The coefficient of static friction between a block and a horizontal floor is 0.414, while the coefficient of kinetic friction is 0.107. The mass of the block is 4.03 kg. A horizontal force is applied to the block and slowly increased. What is the value of the applied horizontal force at the instant that the block starts to slide?
What is the net force on the block after it starts to slide?
To find the value of the applied horizontal force at the instant the block starts to slide, we can use the equation:
Fapplied = μs * Normal force
Where:
Fapplied is the applied horizontal force
μs is the coefficient of static friction
Normal force is the force perpendicular to the surface of contact (equal to the weight of the block, mg)
Given:
μs = 0.414
m = 4.03 kg
g = 9.8 m/s² (acceleration due to gravity)
Using the equation, we can calculate the normal force:
Normal force = mg = (4.03 kg)(9.8 m/s²) = 39.44 N
Now, substitute the values back into the equation to find the applied horizontal force:
Fapplied = (0.414)(39.44 N) = 16.31 N
Therefore, the value of the applied horizontal force at the instant the block starts to slide is 16.31 N.

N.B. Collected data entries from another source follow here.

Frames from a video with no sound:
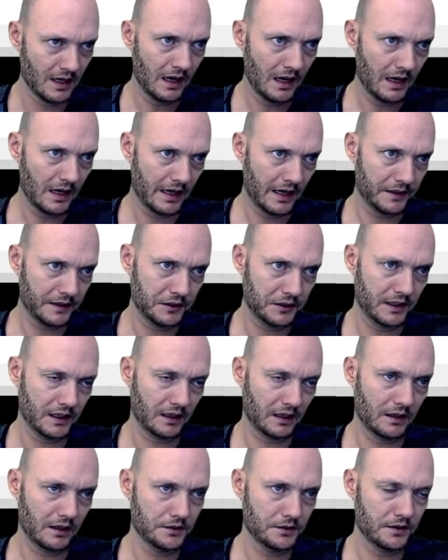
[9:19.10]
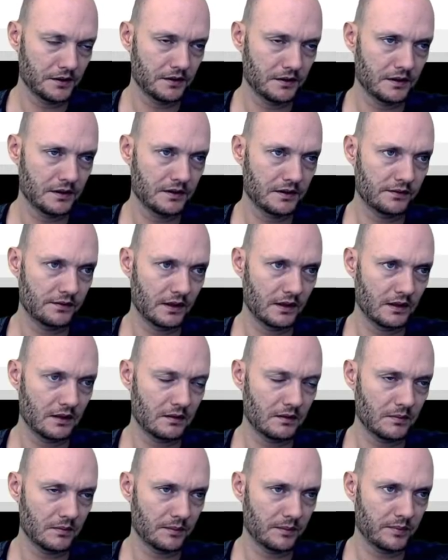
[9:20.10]
As you get closer to the sphere,
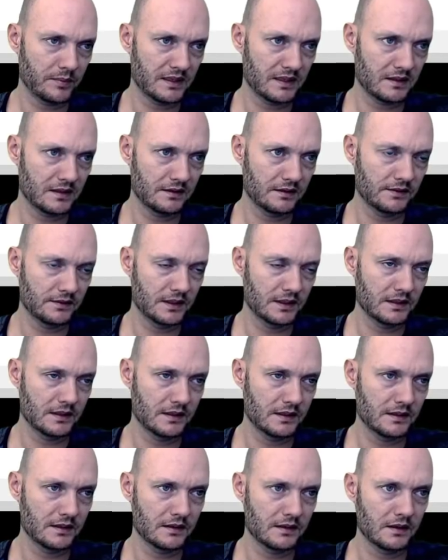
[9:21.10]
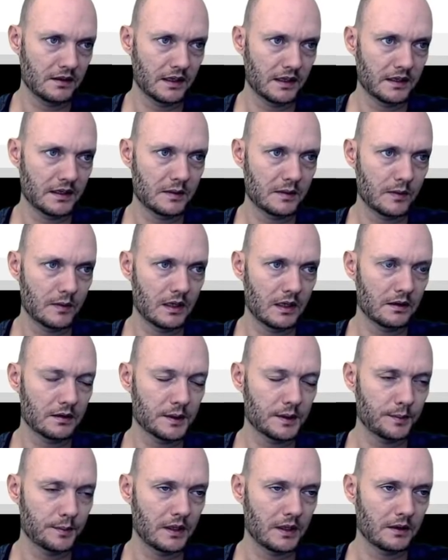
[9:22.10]
my positive distance is going to get smaller,
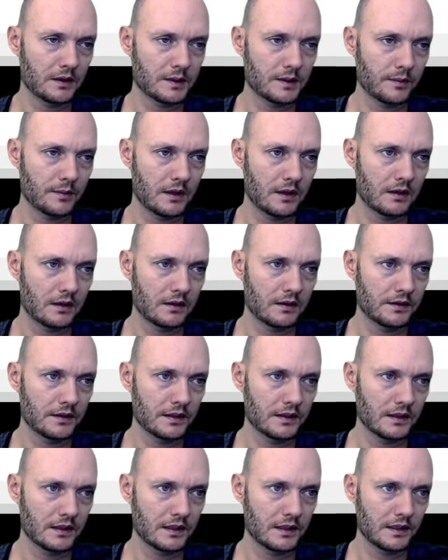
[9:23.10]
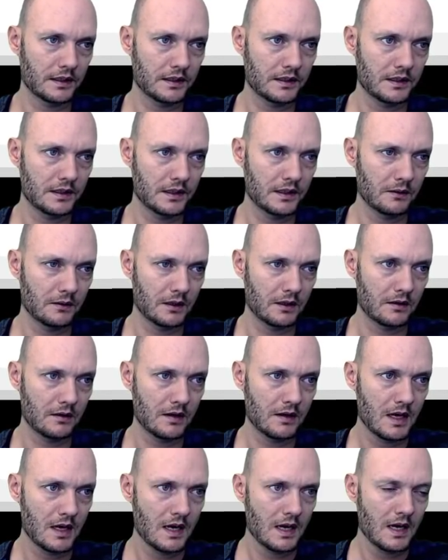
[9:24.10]
smaller, smaller until it hits
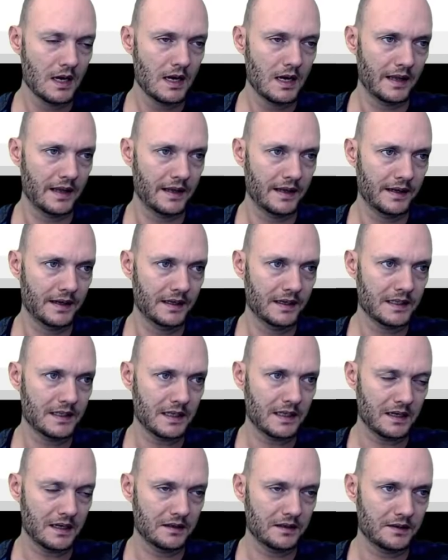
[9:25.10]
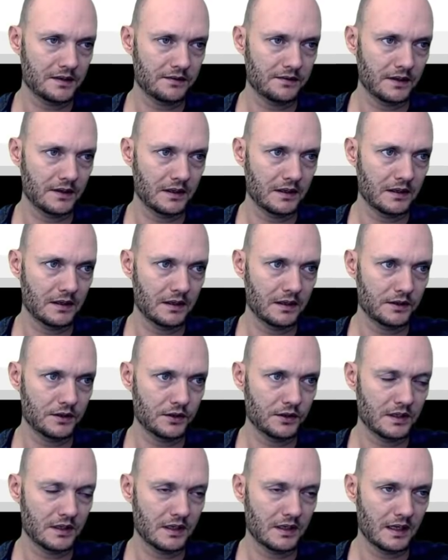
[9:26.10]
0. And then inside of the sphere, it
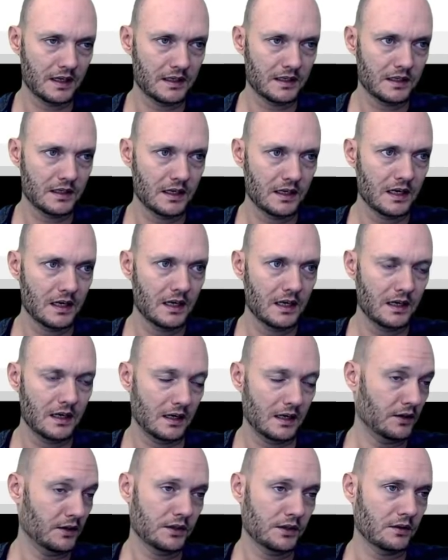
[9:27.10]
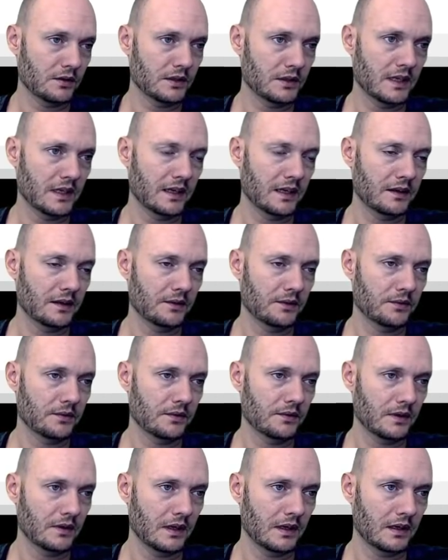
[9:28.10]
just goes negative,
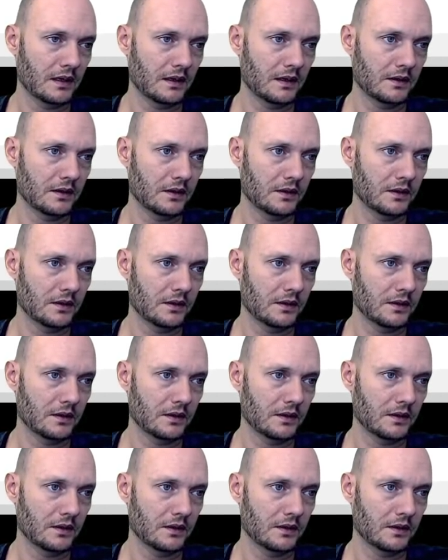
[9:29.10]
and it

After the block starts to slide, the coefficient of kinetic friction comes into play. The kinetic friction force can be calculated using the equation:
Fkinetic = μk * Normal force
Where:
Fkinetic is the kinetic friction force
μk is the coefficient of kinetic friction
Given:
μk = 0.107
Normal force = 39.44 N (from earlier calculation)
Now, substitute the values into the equation to calculate the kinetic friction force:
Fkinetic = (0.107)(39.44 N) = 4.22 N
Since the block is sliding, the applied force has to overcome the kinetic friction force, so the net force on the block is equal to the applied force:
Net force = Fapplied = 16.31 N
Therefore, the net force on the block after it starts to slide is 16.31 N.
To find the value of the applied horizontal force at the instant the block starts to slide, we need to consider the concept of static friction.
When an object is in equilibrium and at rest, the force of static friction acts in the opposite direction to the applied force, preventing the object from moving. The maximum value of static friction is given by the coefficient of static friction (μs) multiplied by the normal force (Fn), which is equal to the weight (mass x gravity).
In this case, the coefficient of static friction is given as 0.414, and the mass of the block is given as 4.03 kg. Assuming the acceleration due to gravity is 9.8 m/s^2, we can calculate the normal force (Fn):
Fn = mass x gravity = 4.03 kg x 9.8 m/s^2 = 39.494 N
The value of the maximum static friction force (Fs_max) is then:
Fs_max = μs x Fn = 0.414 x 39.494 N = 16.342 N
Therefore, the applied horizontal force needs to reach a value of 16.342 N for the block to start sliding.
After the block starts to slide, we transition from static friction to kinetic friction. The force of kinetic friction (Fk) is given by the coefficient of kinetic friction (μk) multiplied by the normal force (Fn).
In this case, the coefficient of kinetic friction is given as 0.107. We can calculate the force of kinetic friction (Fk):
Fk = μk x Fn = 0.107 x 39.494 N = 4.227 N
The net force (Fnet) on the block after it starts to slide is equal to the applied horizontal force (Fa) minus the force of kinetic friction (Fk):
Fnet = Fa - Fk
Note: The direction of the net force is the same as the direction of the applied force.